Description of the task – The expected answer is every line of the material, reproduced exactly.
☆ ☆ ☆
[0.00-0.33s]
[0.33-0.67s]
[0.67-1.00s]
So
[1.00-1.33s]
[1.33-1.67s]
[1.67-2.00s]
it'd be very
☆ ☆ ☆
Solution to this task –
[0.00-0.33s]
[0.33-0.67s]
[0.67-1.00s]
So
[1.00-1.33s]
[1.33-1.67s]
[1.67-2.00s]
it'd be very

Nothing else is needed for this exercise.